September Work of Piety

Monthly Work of Piety
 
John Wesley encouraged the early Methodists to practice these three “general rules” of discipleship: do no harm, do good, and practice the means of grace. Bishop Reuben Job has paraphrased the third of these rules to mean “stay in love with God.” Every month our congregation is encouraged to participate in a work of piety as a way to stay in love with
God. These works include reading and reflecting upon parts of scripture, cultivating a spirit of gratitude, praying, practicing resurrection, watching our words . . .
 
September Work of Piety
What Is My Portrait of God?
 
During the fall, our theme in worship will be Portraits of Faith. For the first couple of weeks we will be exploring our portraits of God, and seeing them in light of the new portrait of God that Jesus gave to us through his life and teachings.

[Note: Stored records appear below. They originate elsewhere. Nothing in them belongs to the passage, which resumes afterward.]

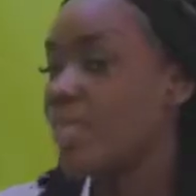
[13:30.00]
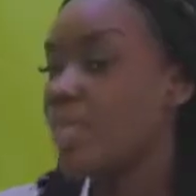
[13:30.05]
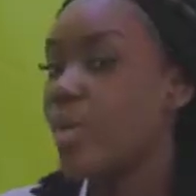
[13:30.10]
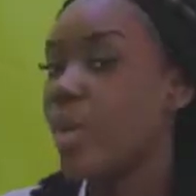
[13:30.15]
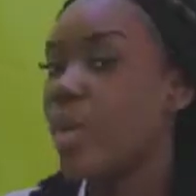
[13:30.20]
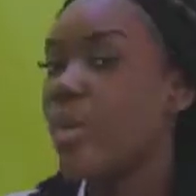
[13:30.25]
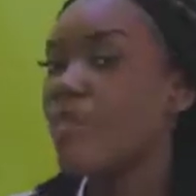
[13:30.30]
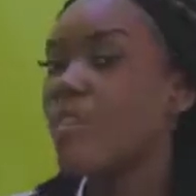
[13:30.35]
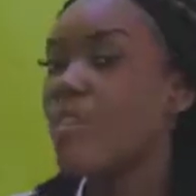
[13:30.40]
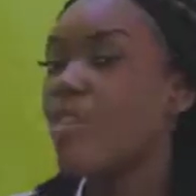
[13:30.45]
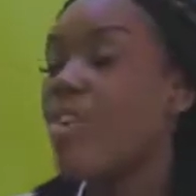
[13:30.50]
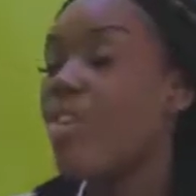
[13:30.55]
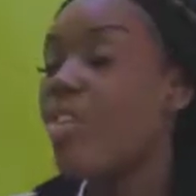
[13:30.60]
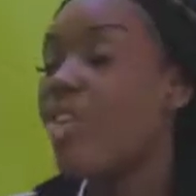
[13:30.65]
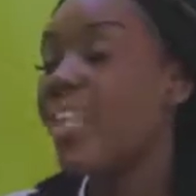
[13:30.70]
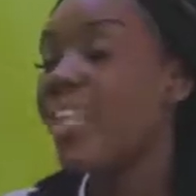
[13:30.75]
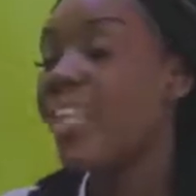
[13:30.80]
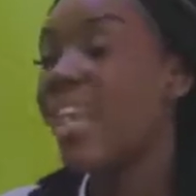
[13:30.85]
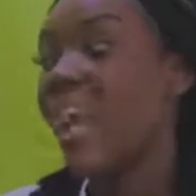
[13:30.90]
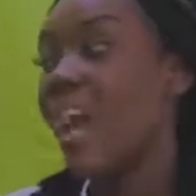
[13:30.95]
so if you
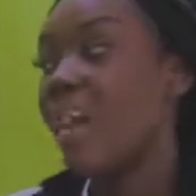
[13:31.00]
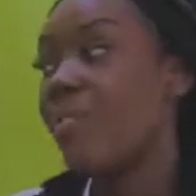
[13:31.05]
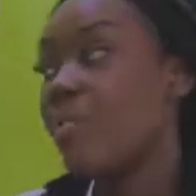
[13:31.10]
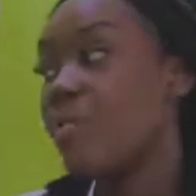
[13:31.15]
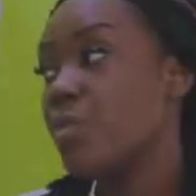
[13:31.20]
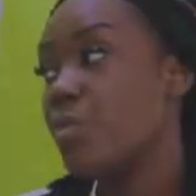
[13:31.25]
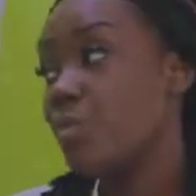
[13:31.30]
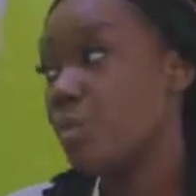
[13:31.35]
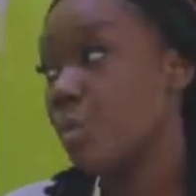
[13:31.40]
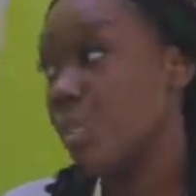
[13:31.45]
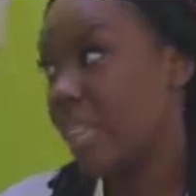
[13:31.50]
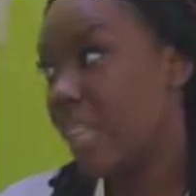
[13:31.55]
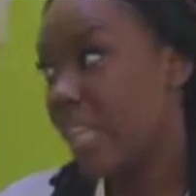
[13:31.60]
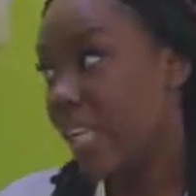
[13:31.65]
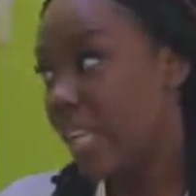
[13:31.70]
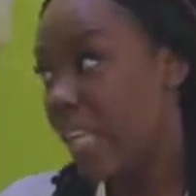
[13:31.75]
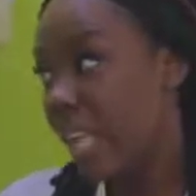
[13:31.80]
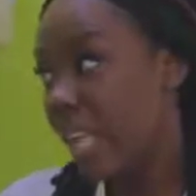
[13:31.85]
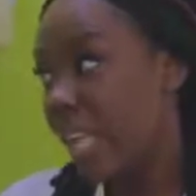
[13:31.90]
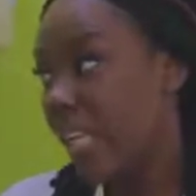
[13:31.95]
already have tooth
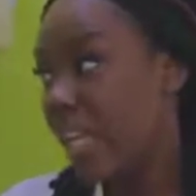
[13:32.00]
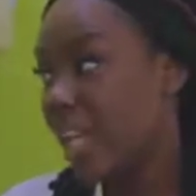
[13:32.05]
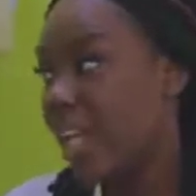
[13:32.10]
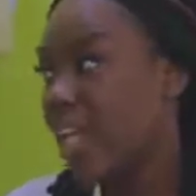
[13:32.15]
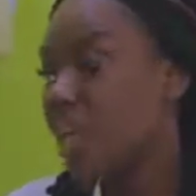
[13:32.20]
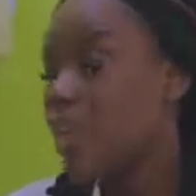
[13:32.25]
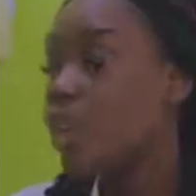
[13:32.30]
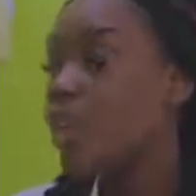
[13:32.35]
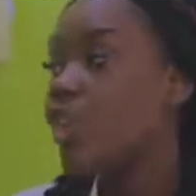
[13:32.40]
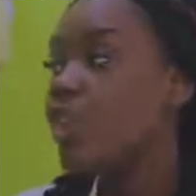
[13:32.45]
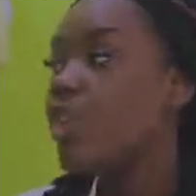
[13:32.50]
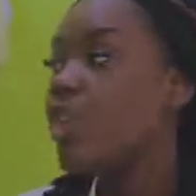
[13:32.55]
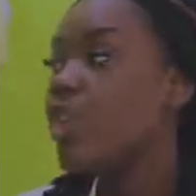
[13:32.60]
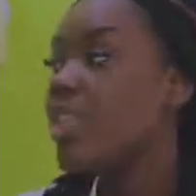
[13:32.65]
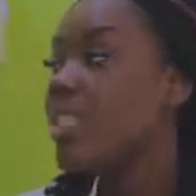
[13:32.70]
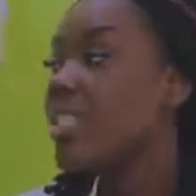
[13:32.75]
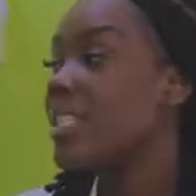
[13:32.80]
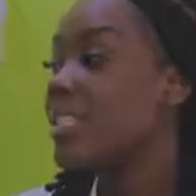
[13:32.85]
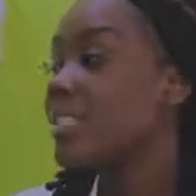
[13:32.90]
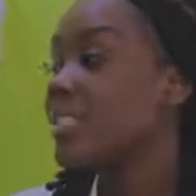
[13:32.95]
decay, you
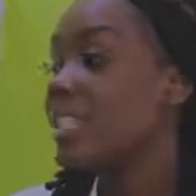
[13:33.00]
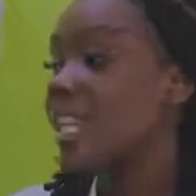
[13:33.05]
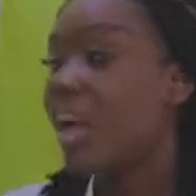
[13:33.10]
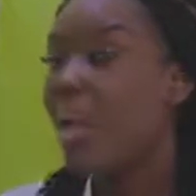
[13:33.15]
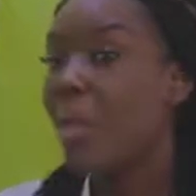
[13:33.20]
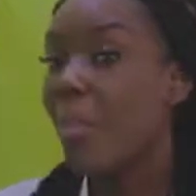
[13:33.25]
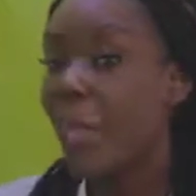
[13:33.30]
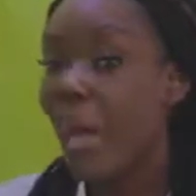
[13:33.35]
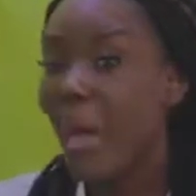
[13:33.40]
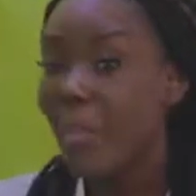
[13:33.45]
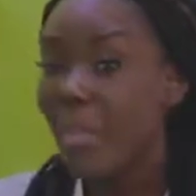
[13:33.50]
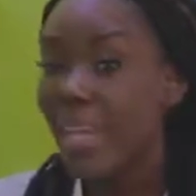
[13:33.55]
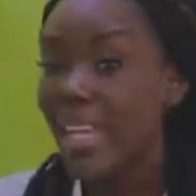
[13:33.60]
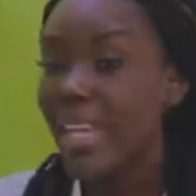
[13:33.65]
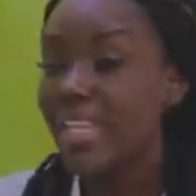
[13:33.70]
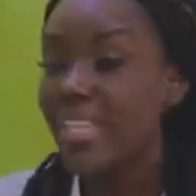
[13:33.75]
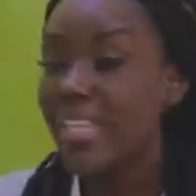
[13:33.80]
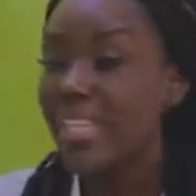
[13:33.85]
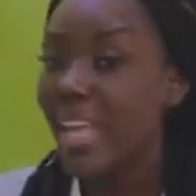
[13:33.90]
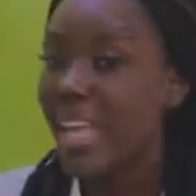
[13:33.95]
need to tell mommy
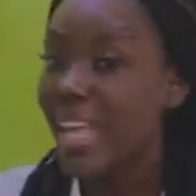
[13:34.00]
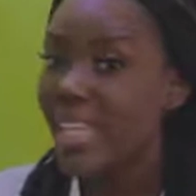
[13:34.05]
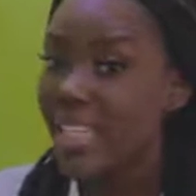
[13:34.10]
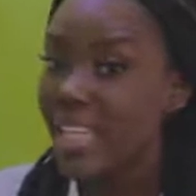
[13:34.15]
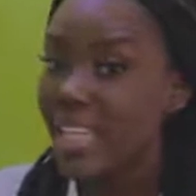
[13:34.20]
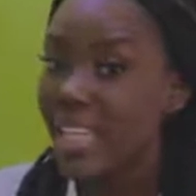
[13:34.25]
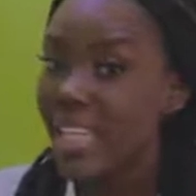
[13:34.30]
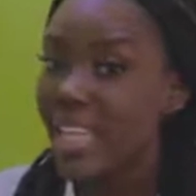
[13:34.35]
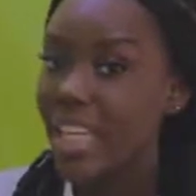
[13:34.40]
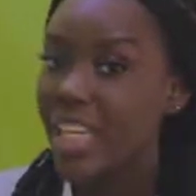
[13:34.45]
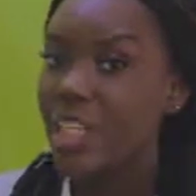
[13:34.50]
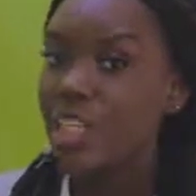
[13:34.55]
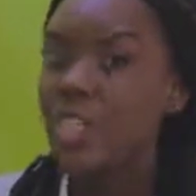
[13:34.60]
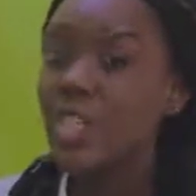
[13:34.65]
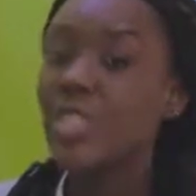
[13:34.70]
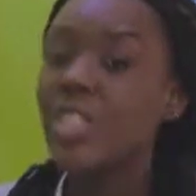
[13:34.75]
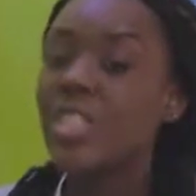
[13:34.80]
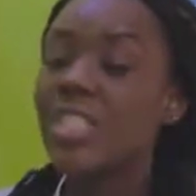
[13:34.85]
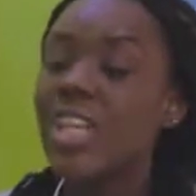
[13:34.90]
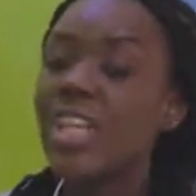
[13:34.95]
and daddy
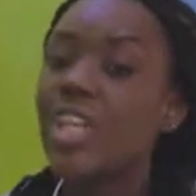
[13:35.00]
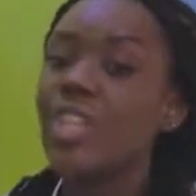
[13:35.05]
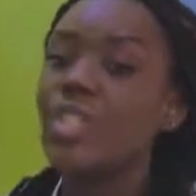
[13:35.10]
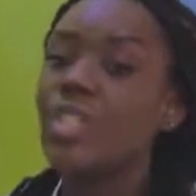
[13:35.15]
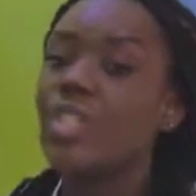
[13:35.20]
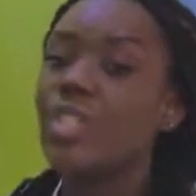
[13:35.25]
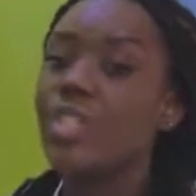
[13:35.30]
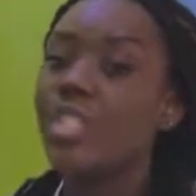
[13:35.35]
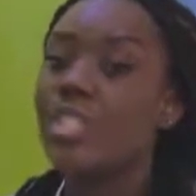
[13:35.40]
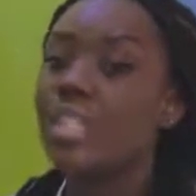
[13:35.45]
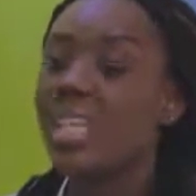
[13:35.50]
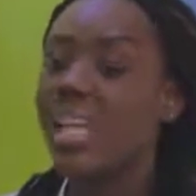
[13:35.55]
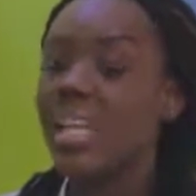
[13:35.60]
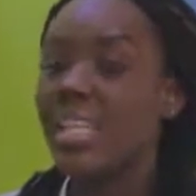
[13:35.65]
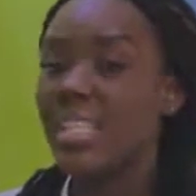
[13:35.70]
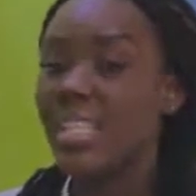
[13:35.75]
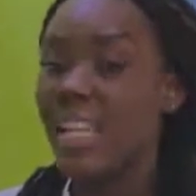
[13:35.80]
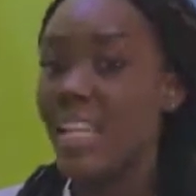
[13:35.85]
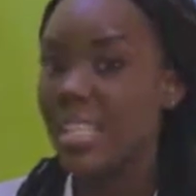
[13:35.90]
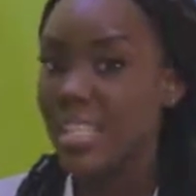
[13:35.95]
to take you to see a
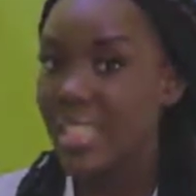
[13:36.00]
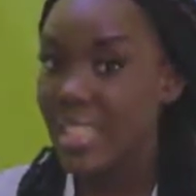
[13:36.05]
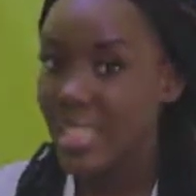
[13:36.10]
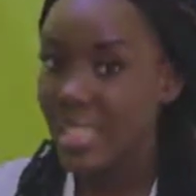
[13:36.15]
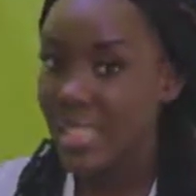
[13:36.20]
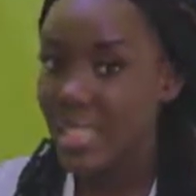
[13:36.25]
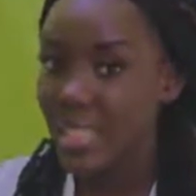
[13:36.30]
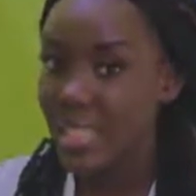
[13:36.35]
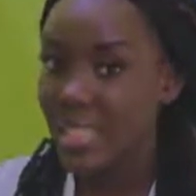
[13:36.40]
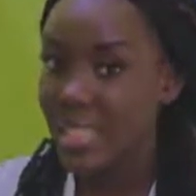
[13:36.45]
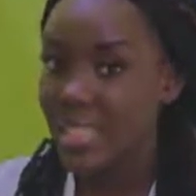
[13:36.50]
dentist.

For this month’s work of piety we are encouraged to consider our own portrait of God. As we give thought to how we see God, and how we understand God’s relationship to us and the world, here are some questions we might consider:
What scriptures are most revealing to me of the mind, heart, and character of God?
How did my early experiences in the church shape my understanding of God?
How has that changed through the years as I have grown in my faith?
What personal experiences have I had that have affected my relationship with God, and how has that affected my portrait of God?
How does my portrait of God compare to the God revealed to us by Jesus, by his parables and teachings, his treatment of other people, and his commitment to God’s Kingdom?
In one of his parables Jesus portrayed a father welcoming home his wayward son in these memorable words:
But while the son was still far off, his father saw him and was filled with compassion; he
ran and put his arms around him and kissed him. Luke 15:20
Can I imagine God acting like this father? Towards others? Towards me? Given my own portrait of God, and my own deepest held beliefs about God, how would I imagine this father
acting in response to his son’s homecoming?